Funnily enough, Trump has been asked nearly the exact same question. In May, MSNBC’s Joe Scarborough asked specifically whether Trump would consider using military force against the Assad regime. The answer? A flat no.
"I would have stayed out of Syria and wouldn't have fought so much for Assad, against Assad, because I thought that was a whole thing. [America has] bigger problems than Assad,” Trump said.
Just to be crystal clear, Scarborough asked Trump if he “wouldn't go into Syria.” Trump’s response? “Right.”
That is consistent with Trump’s broader worldview, which is predicated on working with fellow strongmen the world over. And it's totally inconsistent with the worldview Trump’s own running mate laid out Tuesday night.

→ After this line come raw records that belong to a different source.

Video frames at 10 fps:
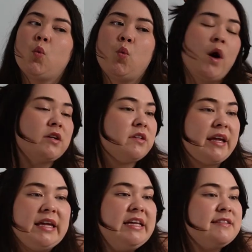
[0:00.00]
one
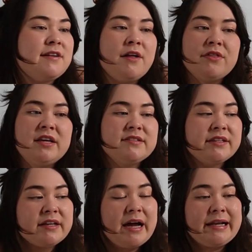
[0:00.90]
like he's not he's
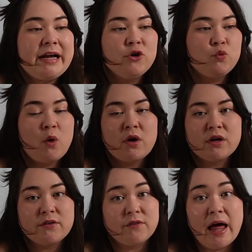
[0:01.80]
like the kind of guy who won't
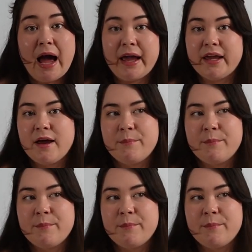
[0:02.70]
hurt a fly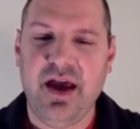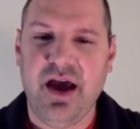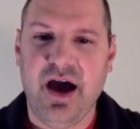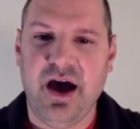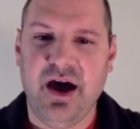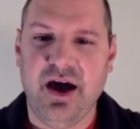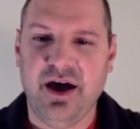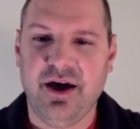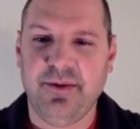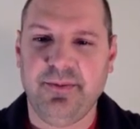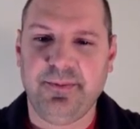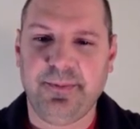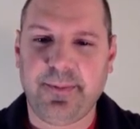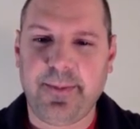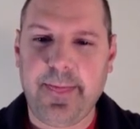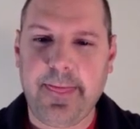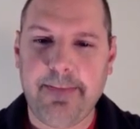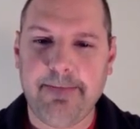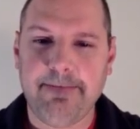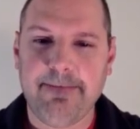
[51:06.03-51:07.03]
So
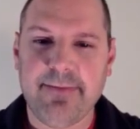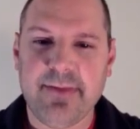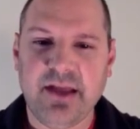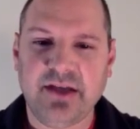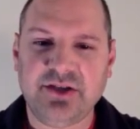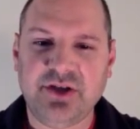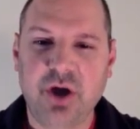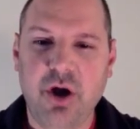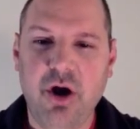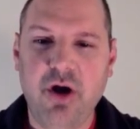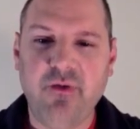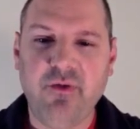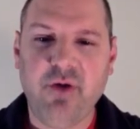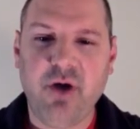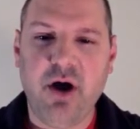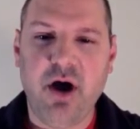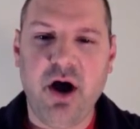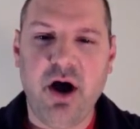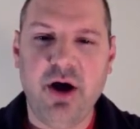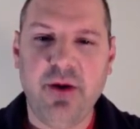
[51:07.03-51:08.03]

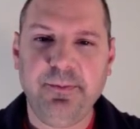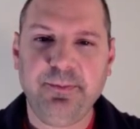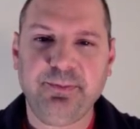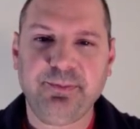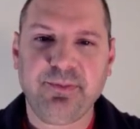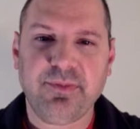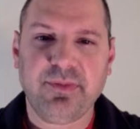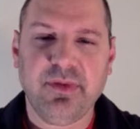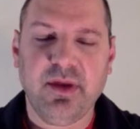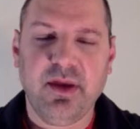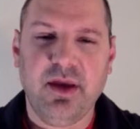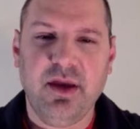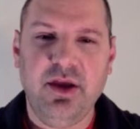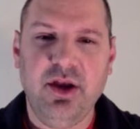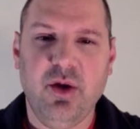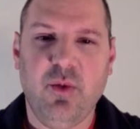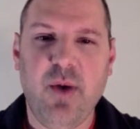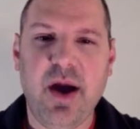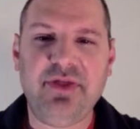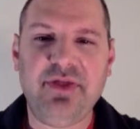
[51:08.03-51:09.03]
overall,
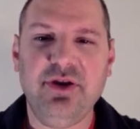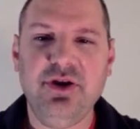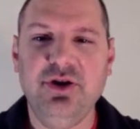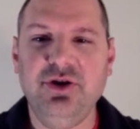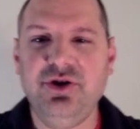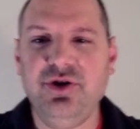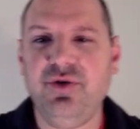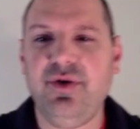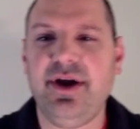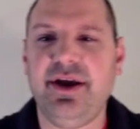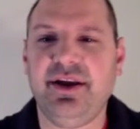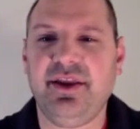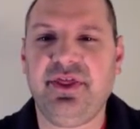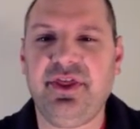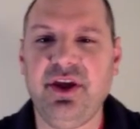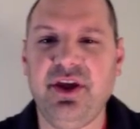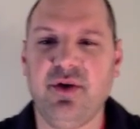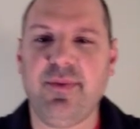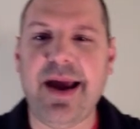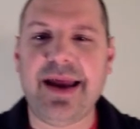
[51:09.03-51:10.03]
whether you do it
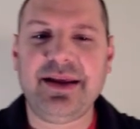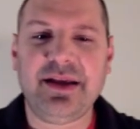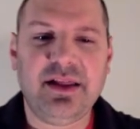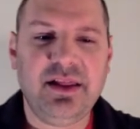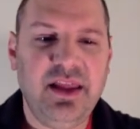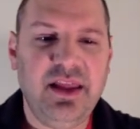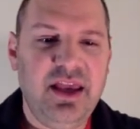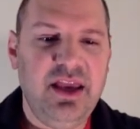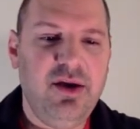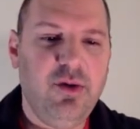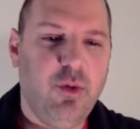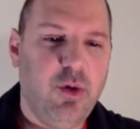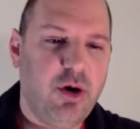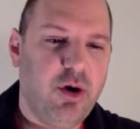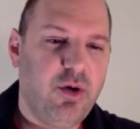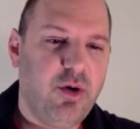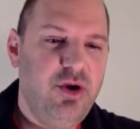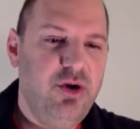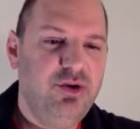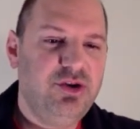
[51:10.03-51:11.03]
theoretically
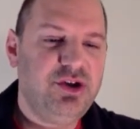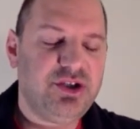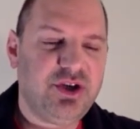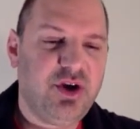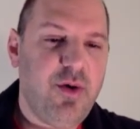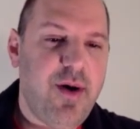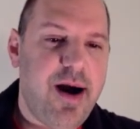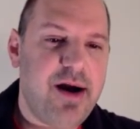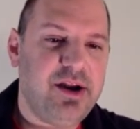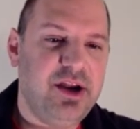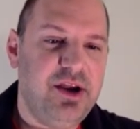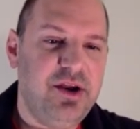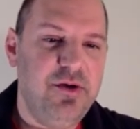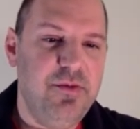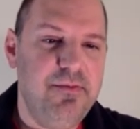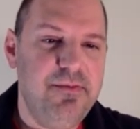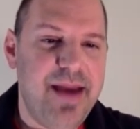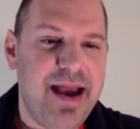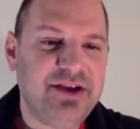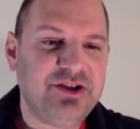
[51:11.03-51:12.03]
or you just go out and you
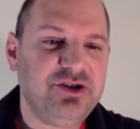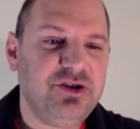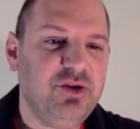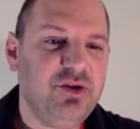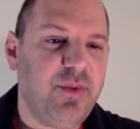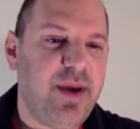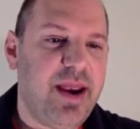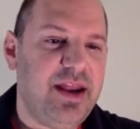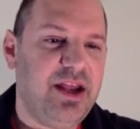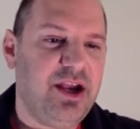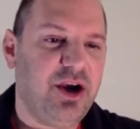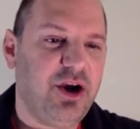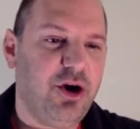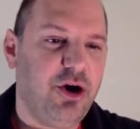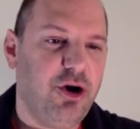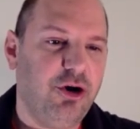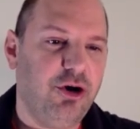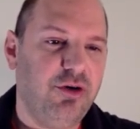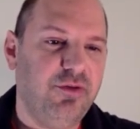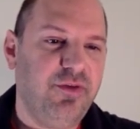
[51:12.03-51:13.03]
measure a rating
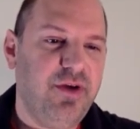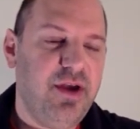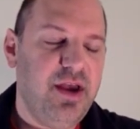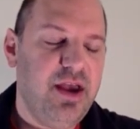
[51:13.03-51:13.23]
curve,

Pence used the debate to take a conventional GOP foreign policy position and cast it as Trump’s. He may be trying to reassure jittery Republican voters unnerved by their standard bearer’s warm words about Russia. He may be using language that pollsters suggest Americans want to hear. Or Pence may be stating what he actually believes, and skipping right over the fact that the president, not the VP, is the one who calls the shots.
Either way, there’s one big takeaway from Tuesday night’s debate on foreign policy: Mike Pence’s real opponent on the stage was his own party’s presidential nominee.